Birmanie : la répression militaire condamnée par le Conseil de sécurité de l'ONU

Dans une déclaration unanime, comprenant donc la Chine et la Russie, le Conseil de sécurité des Nations unies a demandé à l'armée birmane de "faire preuve de la plus grande retenue".

Les répressions militaires, provoquées par le coup d'État du 1er février qui a renversé la dirigeante birmane Aung San Suu Kyi, continuent ce jeudi 11 mars malgré une pression internationale. Les quinze pays membres du Conseil de sécurité des Nations unies (ONU), dont la France, se sont mis d'accord pour établir une condamnation "ferme" des actes de violence commis par les généraux birmans sur les civils. Même la Chine, qui n'a pas l'habitude de se mêler à des conflits extérieurs, appelle cette fois-ci au "dialogue".
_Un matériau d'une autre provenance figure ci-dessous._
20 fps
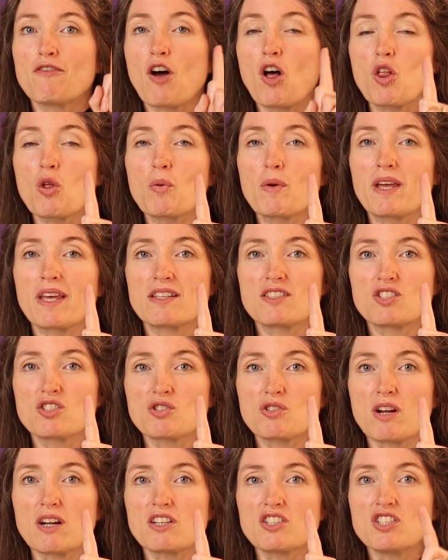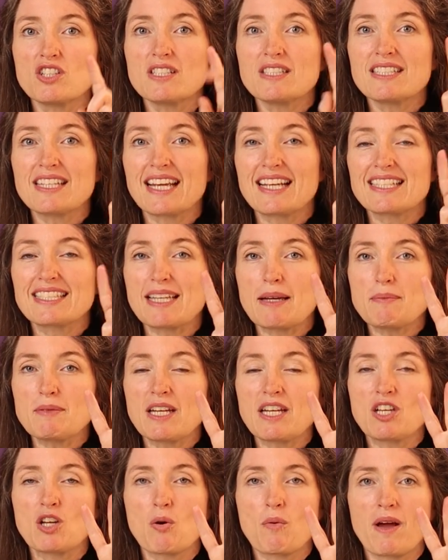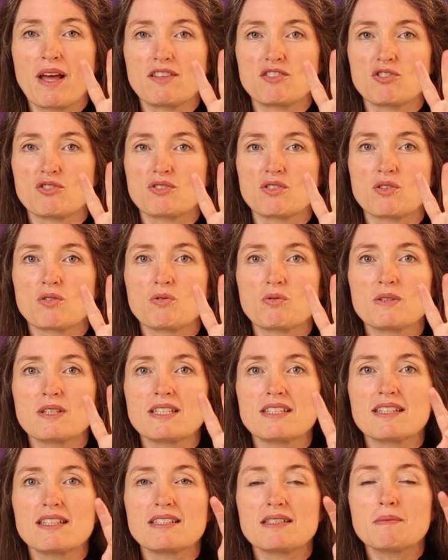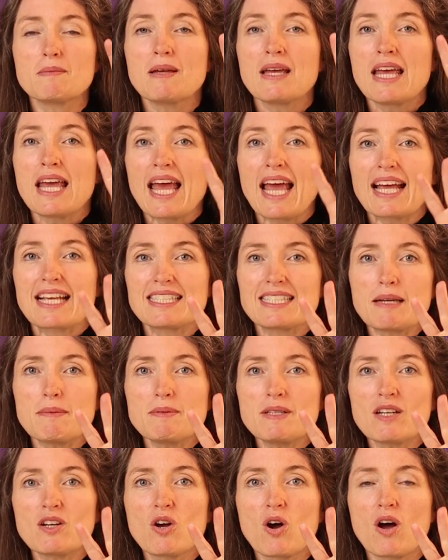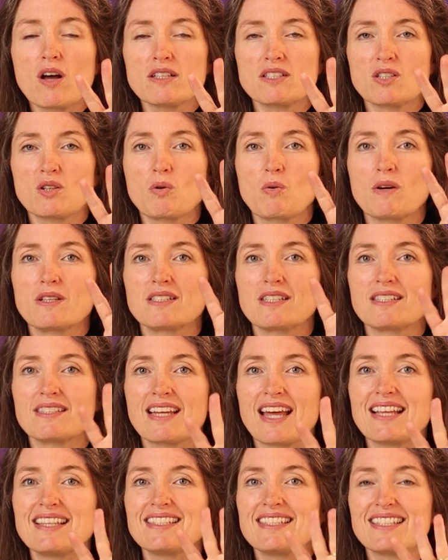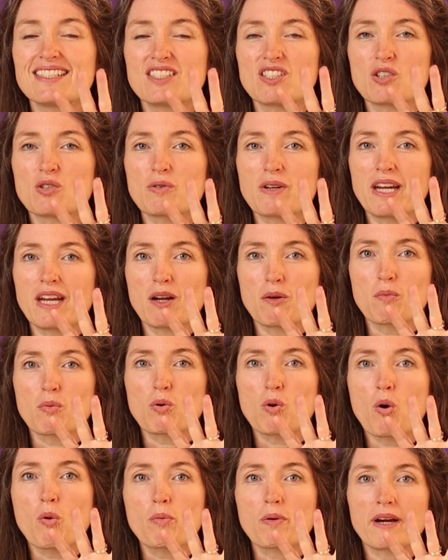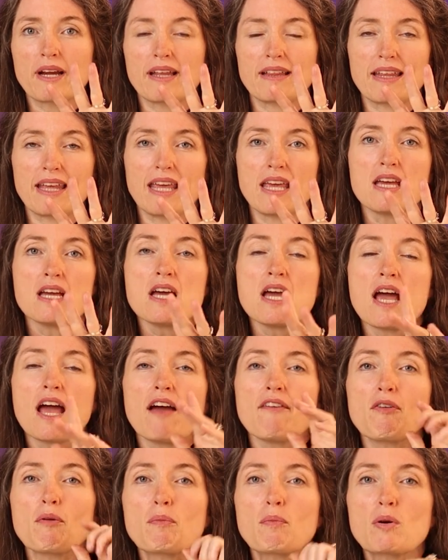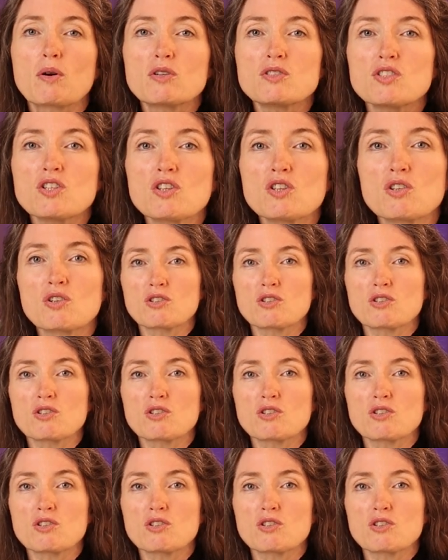following instructions, accepting no answers and criticism, accepting consequences, and disagreeing appropriately. If a person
"Un coup de théâtre" à l'ONU

La journée de mercredi 10 mars s'est achevée sur une condamnation "ferme" des Nations unies, l'instauration de sanctions américaines et un appel au "dialogue" de la part de la Chine. Tous réclament "la libération immédiate de toutes les personnes détenues arbitrairement".
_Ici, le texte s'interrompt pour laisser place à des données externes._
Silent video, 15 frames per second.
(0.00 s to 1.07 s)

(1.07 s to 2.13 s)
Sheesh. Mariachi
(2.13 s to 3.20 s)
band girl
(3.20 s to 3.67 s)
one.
Chose surprenante, tous les Etats se sont mis d'accord pour condamner la répression militaire qui a causé une cinquantaine de morts depuis de début des affrontements.

"Un coup de théâtre" pour cette organisation internationale car "il y a quelques jours, les diplomates avaient encore du mal à imaginer qu'ils allaient arriver à un accord, explique Marc Julienne, chercheur au Centre Asie de l’Ifri. Les pays comme la Russie, la Chine, le Vietnam, entre autres, s'opposaient à l'intervention du Conseil du sécurité, considérant toute décision d'un pays tiers comme une interférence." Les Etats du Conseil de sécurité ont depuis réussi à tous se mettre d'accord et demandent aux deux parties de "chercher une solution pacifique" à la crise politique.

D'après le chercheur, la raison est évidente : "Les évènements en Birmanie rappellent les manifestations réprimées à Hong Kong ou la persécution politique en Russie. Tous ces pays font l'objet de polémiques internationales concernant les droits de l'homme et ils ne veulent pas d'interférence internationale."

La déclaration qui appelle à "faire preuve de la plus grande retenue" ne mentionne pas pour autant la possibilité de sanctions internationales, ce qui permet aux pays alliés de la Birmanie de rester prudents. C'est notamment le cas de la Chine, à la frontière de la Birmanie.

La stabilité de la Birmanie : une priorité chinoise

La Chine, fidèle à sa ligne diplomatique, "n'a pas envie de se prononcer de manière tranchée sur le conflit interne en Birmanie car elle ne voudrait pas qu’on face la même chose chez elle mais, d'un autre côté, elle s'inquiète", explique Marc Julienne.

"L'instabilité politique est quelque chose que la Chine n'aime pas, car on ne sait pas qui prendrait le rôle à la tête du gouvernement et vers où le pays pourrait aller", poursuit-il. Le cas de la Birmanie touche particulièrement la Chine, premier partenaire commercial de cette dernière et sa deuxième source d’investissement après le Singapour. "Si, après la guerre civile, le Myanmar (La Birmanie) décidait de se rapprocher des pays occidentaux, la Chine pourrait perdre son influence sur le territoire", remarque le responsable de l'IFRI. Une influence que la Chine "veut garder car elle a des intérêts énergétiques".

Les approvisionnements énergétiques chinois dépendaient, il y a vingt ans, du détroit de Malacca. Situé près du Singapour, "cet espace large de quelques kilomètres rendait totalement vulnérable la Chine face à une attaque de pirates, à un accident ou à un embargo", détaille Marc Julienne. Afin de contourner cette vulnérabilité, la Chine a développé une stratégie de diversification des approvisionnements. La mise en route, en juillet 2013, du "Shwe gaz, un projet gazier qui traverse tout le Myanmar, fait partie de cette stratégie".

Aux risques de mainmise sur les énergies de la Chine s'ajoute le risque d'une crise humanitaire, aux caractéristiques similaires à celle des Rohingyas, minorité musulmane en Birmanie, qui a fui vers le Bangladesh. "La Chine veut éviter d'avoir la responsabilité de gérer une crise migratoire des Birmans d'une ampleur aussi grande que celle des Rohingyas, qui a été difficile à prendre en charge pour le Bangladesh", conclut Marc Julienne.